Screen Shot 2018-01-16 at 8.55.26 AM


Additionally, we can use Live Evaluation to interact with the newly trained model and get a better sense of how it works:

Screen Shot 2018-01-16 at 9.15.23 AM


Deploying the model

Now click on the Deploy tab and then click on Deploy Model:

Screen Shot 2017-12-27 at 4.16.31 PM


Once the deployment process is finished, you will be provided with the details for the API:

Screen Shot 2017-12-27 at 4.18.25 PM


We have now trained an offensive speech detection model that we can access from AWS Lambda. Now let’s build the pipeline for retrieving and processing incoming Intercom messages.

Step 2. Monitoring and processing incoming Intercom messages

Now that we have built our offensive speech detection model, we need a way to run each incoming message on Intercom through the model to determine whether it’s offensive or not, and respond with a funny meme if it is.

We will use Intercom’s handy webhooks capability to achieve this. Webhooks act as web-wide callback functions, allowing one web service to notify another upon an event, by emitting a HTTP request each time that event occurs.

To make this work, we need to point Intercom to a web service that it can ping upon every new message that is posted on Intercom. You can implement the web service in pretty much any programming language and host it somewhere on the internet. Given that our web service in this case is fairly minimal and light, we’re going to use AWS Lambda which makes it very easy to build, host and expose small microservices such as this one without managing any backend infrastructure.

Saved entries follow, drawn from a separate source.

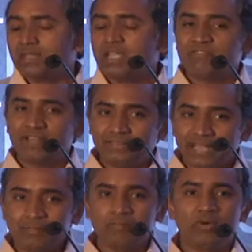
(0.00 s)
If at
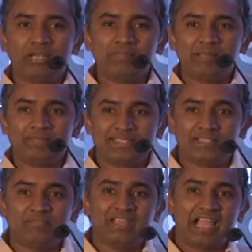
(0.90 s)
that point people say
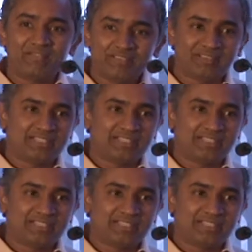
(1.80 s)
that we haven't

The overall workflow is as follows:

  • User submits a message on Intercom
  • Intercom notifies our AWS Lambda web service by sending a webhook
  • Our Lambda service analyzes the incoming message using TAP, and if it’s deemed to be offensive, sends back a random funny meme to the Intercom chat (courtesy of Giphy!)

Building the AWS Lambda microservice

To recap from above, we need to build a service that is accessible as an API for Intercom’s webhook to hit and notify us about new messages. Luckily, Lambda makes building services like this extremely easy.

Navigate to AWS Lambda’s dashboard and hit Create function or click here to create a new Lambda function.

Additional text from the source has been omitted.